The Rule of Law produces economic inequality, that’s true. But the only claim is that this inequality is not designed to affect particular people in a particular way.

The conflict between formal equality before the law and attempts to realize substantive justice and equality, accounts for the abuse of the concept of privilege. If, for example, as happened in the past, that landed property were reserved only to members of the nobility, or, as in our time, rights to sell particular things to people are designated by authority, then that is privilege. But to call private property as such, which all can acquire under the same rules, privilege, because some succeed in acquiring it while others don’t, deprives the word privilege of its meaning.

Inaction of the state

This is another belief that those who are against the liberal system charge. The unpredictability of particular effects is the distinguishing characteristics of the formal laws of a liberal system. The question of whether the state should act or not is a false distinction. Of course every state must act and every action of the state interferes with something or other. That’s not the point. The important question is whether the individual can foresee the action of the state and make use of this knowledge as a datum of forming a plan.
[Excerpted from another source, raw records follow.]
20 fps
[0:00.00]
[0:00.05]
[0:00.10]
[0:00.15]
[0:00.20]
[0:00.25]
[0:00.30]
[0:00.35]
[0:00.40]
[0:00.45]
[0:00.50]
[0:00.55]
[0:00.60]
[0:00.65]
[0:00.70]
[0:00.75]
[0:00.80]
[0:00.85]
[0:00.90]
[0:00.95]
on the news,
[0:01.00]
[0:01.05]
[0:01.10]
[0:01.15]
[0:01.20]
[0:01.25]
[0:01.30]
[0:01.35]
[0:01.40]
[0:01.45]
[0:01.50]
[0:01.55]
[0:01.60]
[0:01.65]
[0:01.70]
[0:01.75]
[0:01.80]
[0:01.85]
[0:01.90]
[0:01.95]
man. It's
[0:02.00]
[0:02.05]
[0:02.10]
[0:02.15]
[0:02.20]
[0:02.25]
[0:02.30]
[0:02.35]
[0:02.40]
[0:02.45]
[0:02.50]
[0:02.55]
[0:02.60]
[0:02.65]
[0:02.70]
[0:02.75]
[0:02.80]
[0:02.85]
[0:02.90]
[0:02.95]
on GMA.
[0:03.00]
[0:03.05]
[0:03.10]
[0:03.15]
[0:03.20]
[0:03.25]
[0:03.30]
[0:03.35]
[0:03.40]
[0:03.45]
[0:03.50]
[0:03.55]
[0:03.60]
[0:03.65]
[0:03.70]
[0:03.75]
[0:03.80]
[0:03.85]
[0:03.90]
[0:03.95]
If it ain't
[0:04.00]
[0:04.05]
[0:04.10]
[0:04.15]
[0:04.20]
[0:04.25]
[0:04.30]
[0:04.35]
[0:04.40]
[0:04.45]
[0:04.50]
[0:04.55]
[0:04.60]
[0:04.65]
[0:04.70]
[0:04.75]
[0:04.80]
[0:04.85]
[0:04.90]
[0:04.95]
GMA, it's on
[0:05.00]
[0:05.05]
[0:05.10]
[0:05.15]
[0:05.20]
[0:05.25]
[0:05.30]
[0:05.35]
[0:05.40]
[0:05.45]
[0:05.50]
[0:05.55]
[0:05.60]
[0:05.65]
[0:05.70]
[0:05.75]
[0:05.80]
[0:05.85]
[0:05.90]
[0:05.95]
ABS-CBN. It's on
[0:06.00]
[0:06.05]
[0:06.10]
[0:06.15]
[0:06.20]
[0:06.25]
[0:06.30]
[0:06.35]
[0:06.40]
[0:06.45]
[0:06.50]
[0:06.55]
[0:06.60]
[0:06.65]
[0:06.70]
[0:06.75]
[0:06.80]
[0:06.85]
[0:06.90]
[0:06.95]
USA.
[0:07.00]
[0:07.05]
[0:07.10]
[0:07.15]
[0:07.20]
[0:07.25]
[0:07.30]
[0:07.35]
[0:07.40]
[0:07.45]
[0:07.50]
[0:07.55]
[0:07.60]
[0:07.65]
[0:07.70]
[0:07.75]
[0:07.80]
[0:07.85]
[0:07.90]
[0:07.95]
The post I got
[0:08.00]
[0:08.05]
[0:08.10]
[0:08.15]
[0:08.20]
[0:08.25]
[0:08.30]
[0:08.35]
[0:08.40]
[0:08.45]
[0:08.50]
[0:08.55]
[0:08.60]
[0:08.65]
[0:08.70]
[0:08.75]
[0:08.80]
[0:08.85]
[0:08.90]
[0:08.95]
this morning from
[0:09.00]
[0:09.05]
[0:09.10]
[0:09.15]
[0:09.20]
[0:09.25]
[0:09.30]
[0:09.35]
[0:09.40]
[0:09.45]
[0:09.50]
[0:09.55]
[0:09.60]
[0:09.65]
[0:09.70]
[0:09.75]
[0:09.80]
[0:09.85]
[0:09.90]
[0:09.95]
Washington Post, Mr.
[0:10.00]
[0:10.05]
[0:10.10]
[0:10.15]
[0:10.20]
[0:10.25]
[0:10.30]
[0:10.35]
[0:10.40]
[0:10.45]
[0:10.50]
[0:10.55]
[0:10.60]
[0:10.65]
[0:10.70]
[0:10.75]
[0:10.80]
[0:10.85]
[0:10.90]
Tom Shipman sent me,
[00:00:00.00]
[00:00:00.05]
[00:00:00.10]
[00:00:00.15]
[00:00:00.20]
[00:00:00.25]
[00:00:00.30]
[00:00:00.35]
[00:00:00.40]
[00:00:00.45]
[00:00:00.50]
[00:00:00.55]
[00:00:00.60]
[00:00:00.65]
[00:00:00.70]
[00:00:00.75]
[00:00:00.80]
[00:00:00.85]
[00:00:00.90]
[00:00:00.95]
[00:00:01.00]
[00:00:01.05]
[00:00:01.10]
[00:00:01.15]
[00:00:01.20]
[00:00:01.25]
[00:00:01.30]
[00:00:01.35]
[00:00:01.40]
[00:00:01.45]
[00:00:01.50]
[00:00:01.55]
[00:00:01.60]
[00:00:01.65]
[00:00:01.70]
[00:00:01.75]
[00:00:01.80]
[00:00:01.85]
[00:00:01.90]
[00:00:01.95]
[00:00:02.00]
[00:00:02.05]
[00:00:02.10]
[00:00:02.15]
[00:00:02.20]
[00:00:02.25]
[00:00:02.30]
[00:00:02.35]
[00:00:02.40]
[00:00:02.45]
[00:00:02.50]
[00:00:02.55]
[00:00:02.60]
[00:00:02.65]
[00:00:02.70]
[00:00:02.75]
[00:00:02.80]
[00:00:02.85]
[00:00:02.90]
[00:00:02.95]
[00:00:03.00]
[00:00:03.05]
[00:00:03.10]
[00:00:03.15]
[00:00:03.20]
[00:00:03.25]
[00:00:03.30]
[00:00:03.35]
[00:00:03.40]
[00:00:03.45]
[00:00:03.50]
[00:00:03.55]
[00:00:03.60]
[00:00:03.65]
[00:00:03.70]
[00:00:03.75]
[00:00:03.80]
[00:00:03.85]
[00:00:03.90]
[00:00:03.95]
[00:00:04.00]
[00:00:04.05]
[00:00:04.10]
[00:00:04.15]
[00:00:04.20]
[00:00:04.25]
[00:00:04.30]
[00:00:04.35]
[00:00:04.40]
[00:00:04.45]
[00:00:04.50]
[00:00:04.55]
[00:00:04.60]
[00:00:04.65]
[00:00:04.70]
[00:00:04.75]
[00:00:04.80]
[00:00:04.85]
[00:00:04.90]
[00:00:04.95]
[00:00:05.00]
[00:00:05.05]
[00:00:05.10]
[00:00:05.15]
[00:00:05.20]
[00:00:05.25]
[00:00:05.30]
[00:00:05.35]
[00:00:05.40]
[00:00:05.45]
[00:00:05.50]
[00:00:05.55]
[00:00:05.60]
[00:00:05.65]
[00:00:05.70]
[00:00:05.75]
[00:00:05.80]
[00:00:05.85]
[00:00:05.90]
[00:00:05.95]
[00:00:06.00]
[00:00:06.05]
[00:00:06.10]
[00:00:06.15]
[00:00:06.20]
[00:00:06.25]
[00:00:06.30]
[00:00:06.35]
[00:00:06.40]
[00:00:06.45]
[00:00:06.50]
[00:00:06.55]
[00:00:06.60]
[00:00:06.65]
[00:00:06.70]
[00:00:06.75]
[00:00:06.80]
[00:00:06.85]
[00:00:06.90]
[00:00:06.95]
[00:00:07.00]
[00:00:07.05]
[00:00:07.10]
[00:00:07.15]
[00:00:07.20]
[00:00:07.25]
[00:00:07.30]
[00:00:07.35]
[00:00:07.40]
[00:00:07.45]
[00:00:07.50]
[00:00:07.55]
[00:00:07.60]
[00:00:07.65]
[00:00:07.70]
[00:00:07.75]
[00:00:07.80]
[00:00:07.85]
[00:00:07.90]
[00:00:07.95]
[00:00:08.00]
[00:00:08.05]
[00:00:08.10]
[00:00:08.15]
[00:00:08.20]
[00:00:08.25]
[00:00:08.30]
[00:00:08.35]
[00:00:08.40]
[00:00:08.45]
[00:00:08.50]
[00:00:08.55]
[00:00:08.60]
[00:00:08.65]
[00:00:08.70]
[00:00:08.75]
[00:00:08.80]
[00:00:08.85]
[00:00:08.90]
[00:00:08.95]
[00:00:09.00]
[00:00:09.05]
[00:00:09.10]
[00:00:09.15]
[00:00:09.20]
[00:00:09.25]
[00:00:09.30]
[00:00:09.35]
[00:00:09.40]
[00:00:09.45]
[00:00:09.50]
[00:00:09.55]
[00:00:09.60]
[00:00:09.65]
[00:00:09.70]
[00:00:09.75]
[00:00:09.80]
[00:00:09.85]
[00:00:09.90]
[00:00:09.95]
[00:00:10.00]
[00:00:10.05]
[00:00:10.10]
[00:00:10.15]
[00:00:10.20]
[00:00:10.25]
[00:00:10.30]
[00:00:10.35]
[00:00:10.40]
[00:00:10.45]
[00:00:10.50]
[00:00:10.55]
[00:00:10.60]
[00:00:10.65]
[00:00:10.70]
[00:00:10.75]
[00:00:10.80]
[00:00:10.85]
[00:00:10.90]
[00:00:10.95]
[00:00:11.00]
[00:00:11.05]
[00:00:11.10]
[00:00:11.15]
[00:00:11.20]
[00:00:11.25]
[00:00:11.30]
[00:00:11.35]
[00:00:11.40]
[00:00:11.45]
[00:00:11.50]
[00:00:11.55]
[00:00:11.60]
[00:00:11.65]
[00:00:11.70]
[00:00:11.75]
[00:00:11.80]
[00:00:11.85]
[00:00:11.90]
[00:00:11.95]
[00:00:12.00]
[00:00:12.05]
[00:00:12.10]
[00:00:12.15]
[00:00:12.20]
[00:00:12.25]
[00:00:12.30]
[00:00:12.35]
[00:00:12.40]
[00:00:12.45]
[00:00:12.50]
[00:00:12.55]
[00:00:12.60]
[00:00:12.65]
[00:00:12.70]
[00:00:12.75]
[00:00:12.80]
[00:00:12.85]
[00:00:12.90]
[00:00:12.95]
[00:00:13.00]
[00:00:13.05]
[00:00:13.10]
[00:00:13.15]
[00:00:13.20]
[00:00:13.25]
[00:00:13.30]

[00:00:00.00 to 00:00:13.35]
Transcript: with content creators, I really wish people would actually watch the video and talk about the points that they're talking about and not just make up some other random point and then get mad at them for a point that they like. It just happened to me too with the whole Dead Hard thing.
The state controlling weights and measures in an action.

The state standing by and permitting violence by one group against another is inaction. Yet it is the first case that observes liberal principles and the second that doesn’t.

The Rule of Law is one of the greatest achievements of the liberal age, both as a safeguard and a legal embodiment of freedom.

But there is another way the rule of law is misunderstood. Obtaining power through constitutional measures doesn’t guarantee the rule of law. Hitler came to power through legal means, but that doesn’t mean the rule of law is in place in Germany today. Because someone has full legal authority to act on laws arbitrarily passed doesn’t rise to the rule of law.

The rule of law’s recognized limitations to the powers of legislation imply the recognition of the inalienable right of the individual, inviolable rights of man.

Central economic planning cannot work within the rule of law. The rule of law implies limits to the scope of legislation, and central planning demands the need to pass particular legislation meant to privilege one group over another.

This is why most socialists have attacked the metaphysical idea of individual rights and insisted that in a rationally ordered world, there would be no individual rights, only individual duties.